Stored items:

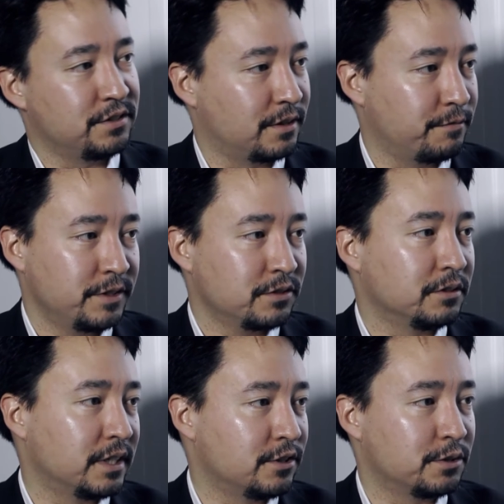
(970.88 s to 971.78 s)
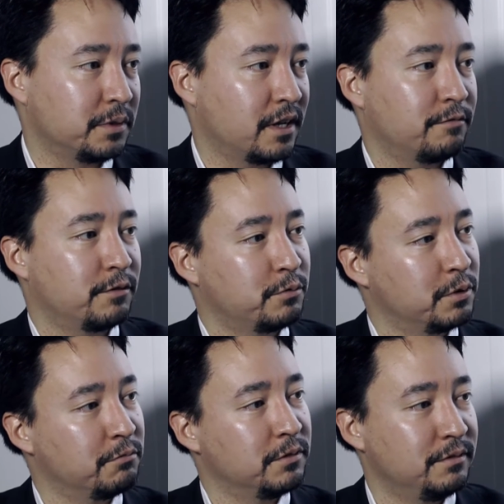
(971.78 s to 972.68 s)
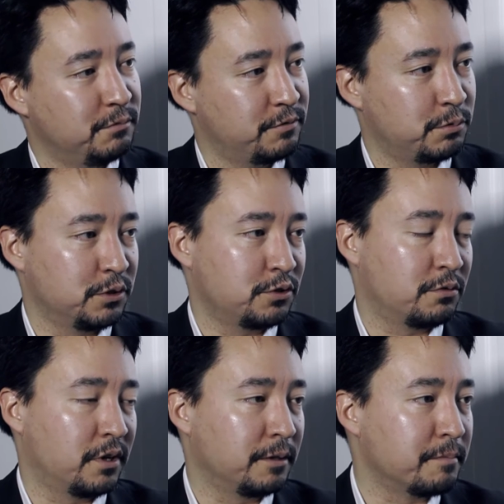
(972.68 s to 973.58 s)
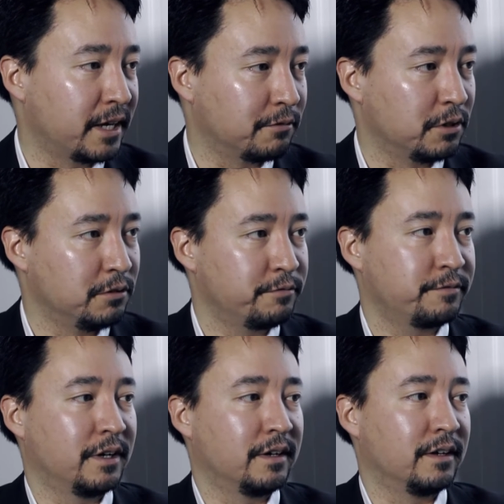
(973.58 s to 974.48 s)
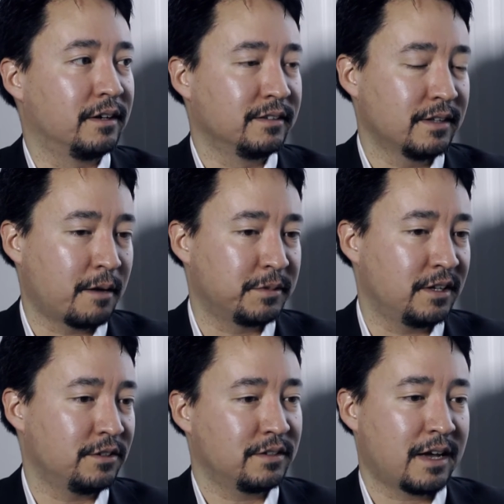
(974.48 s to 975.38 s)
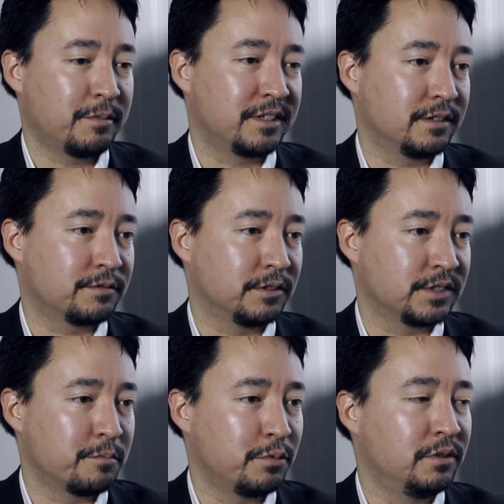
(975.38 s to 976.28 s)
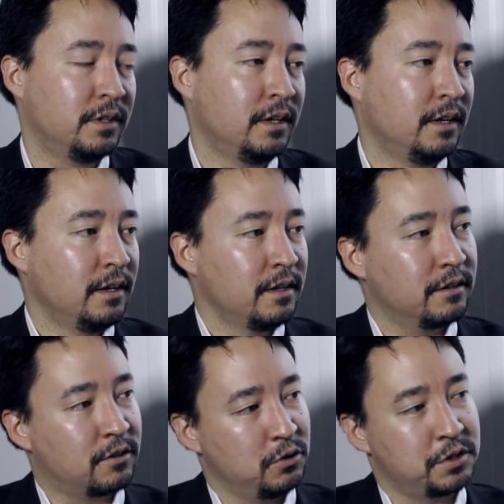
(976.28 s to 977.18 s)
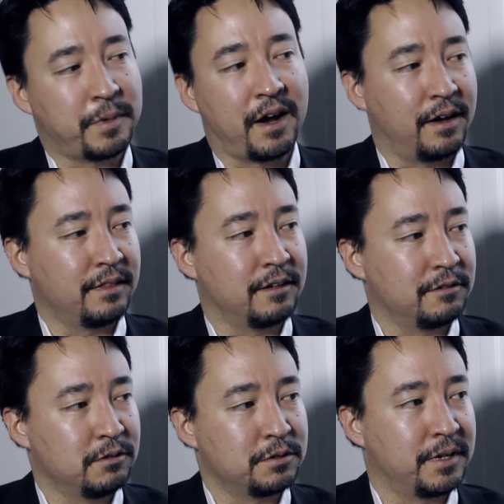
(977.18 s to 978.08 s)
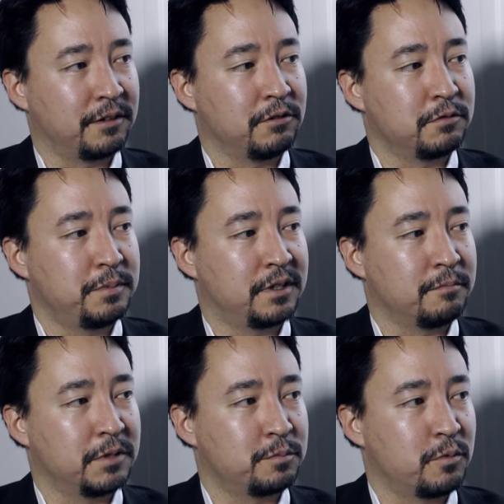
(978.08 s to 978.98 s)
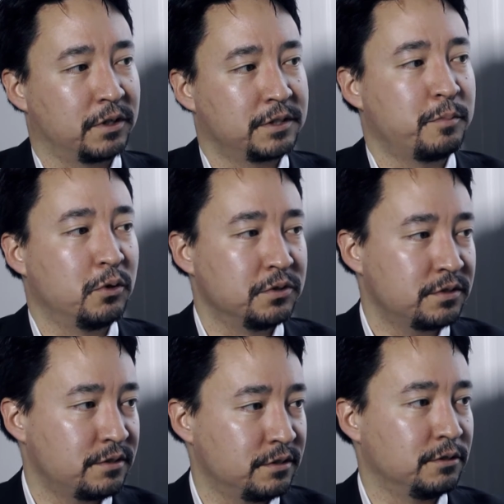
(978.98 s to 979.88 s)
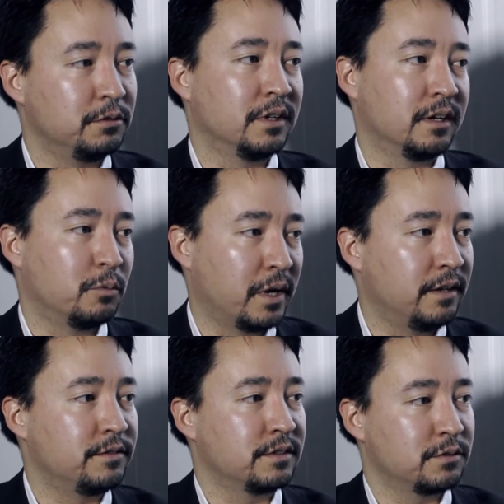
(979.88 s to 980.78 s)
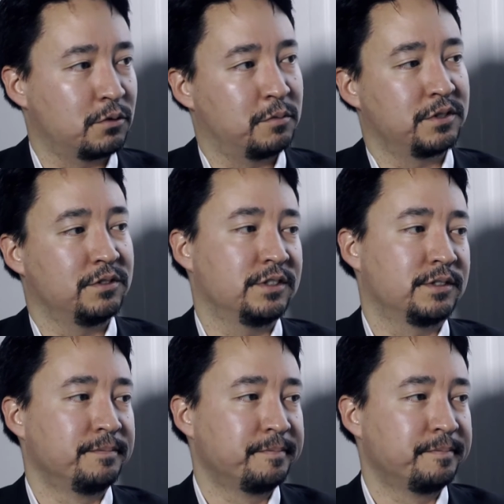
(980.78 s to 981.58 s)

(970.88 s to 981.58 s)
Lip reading: on the physical danger we have. If we're destroying mangrove habitats, for example, the coasts behind those mangroves become much more exposed to waves and storm surges.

EXERCISE INSTRUCTIONS: Without the pictures, give all the records above again exactly.

COMPLETED EXERCISE:
(970.88 s to 971.78 s)
(971.78 s to 972.68 s)
(972.68 s to 973.58 s)
(973.58 s to 974.48 s)
(974.48 s to 975.38 s)
(975.38 s to 976.28 s)
(976.28 s to 977.18 s)
(977.18 s to 978.08 s)
(978.08 s to 978.98 s)
(978.98 s to 979.88 s)
(979.88 s to 980.78 s)
(980.78 s to 981.58 s)

(970.88 s to 981.58 s)
Lip reading: on the physical danger we have. If we're destroying mangrove habitats, for example, the coasts behind those mangroves become much more exposed to waves and storm surges.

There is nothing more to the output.